Filings portray a company whose finances are tenuous. UBI Blockchain has an accumulated deficit of $6.3 million and just $15,406 in cash on hand. It burns through “approximately $220,000 per month,” according to the S-1 filing of Dec. 21 outlining plans to sell shares. The document adds that “management is uncertain that the company can generate sufficient revenues in the next 12-months to sustain our operations.”

And yet, company executives, rather than the company, would reap proceeds from the share sales. CEO Liu, who has personally funded this business through loans at a 7 percent interest rate, is selling 40 million shares.

Just eight of UBI Blockchain’s employees work in “product development.” The company says it hopes to hire seven more employees by year end. UBI Blockchain’s recent S-1 filing lists four executives. Liu, 63, and director Jun Min, 57, of Hong Kong were previously executives at American Oriental Bioengineering Inc. and Cosimo Patti, 66, of Cliffside Park, New Jersey, was an independent director there.

AOB was once a billion-dollar market value Chinese maker of the “UrinStopper Patch,” a bedwetting inhibitor said to contain a “radioactive photon” that would “warm the acupoints,” thanks to “patent technology from the University of California, Berkeley.” But the stock cratered soon after a Barron’s story said tests of the patch “detected no radioactive elements.” Barron’s also reported that AOB had no licensing agreement with Berkeley. AOB now has a market capitalization of $88,000.

In addition to Liu’s proposed sale, which represents two-thirds of his Class A shares, Patti is selling half his 500,000 Class C shares.

None of the employees list history in internet technology, networking, currency trading, blockchain or bitcoin. “I don’t think they have history in blockchain,” Jesky says. “Not many people do have a history in blockchain -- it’s new.”

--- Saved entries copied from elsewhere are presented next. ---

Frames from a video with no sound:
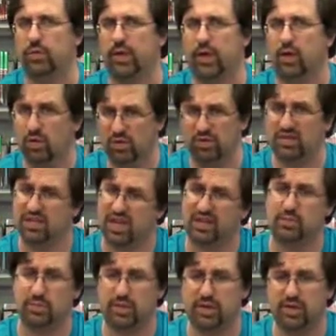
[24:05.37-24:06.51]
be like, "Oh, this is
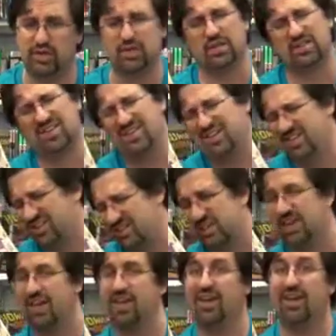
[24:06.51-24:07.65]
actually pretty good." And then,
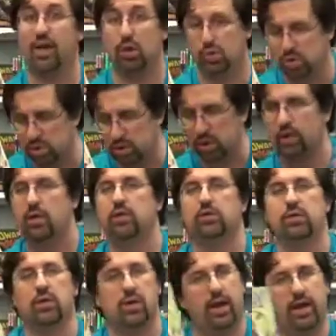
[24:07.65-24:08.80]
yeah.
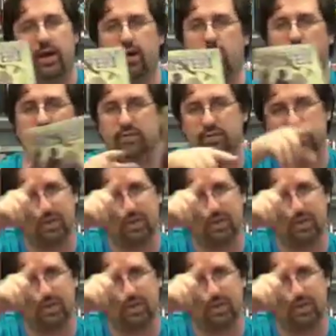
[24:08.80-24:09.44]
So I don't know. It's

UBI Blockchain didn’t do a traditional initial public offering. Rather, it merged into the shell of a Las Vegas, Nevada-based company called “JA Energy.” Similarly, AOB emerged through a reverse merger.

The stock rise is mirrored in a number of other companies that have folded cryptocurrency into their business plans. Shares of Digital Power Corporation (NYSE:DPW) rose more than 700 percent in the last three months while LongFin Corp. is up more than 900 percent since its shares went public two weeks ago, Riot Blockchain (NASDAQ:RIOT) is up more than 600 percent, Seven Stars Cloud Group Inc. has more than doubled and Siebert Financial Corp (NASDAQ:SIEB) has seen its shares jump more than 300 percent. Their combined market value is now $5.8 billion. Their combined annual revenue in 2016 was just $22 million.

Mark DeStefano, the Las Vegas-based business affairs manager for the Jesky law firm insists that UBI Blockchain’s will eventually create a useful, valuable blockchain technology. “We’re not one of those crazy bitcoin companies,” he says. “We don’t want to be lumped in with those stock frauds.”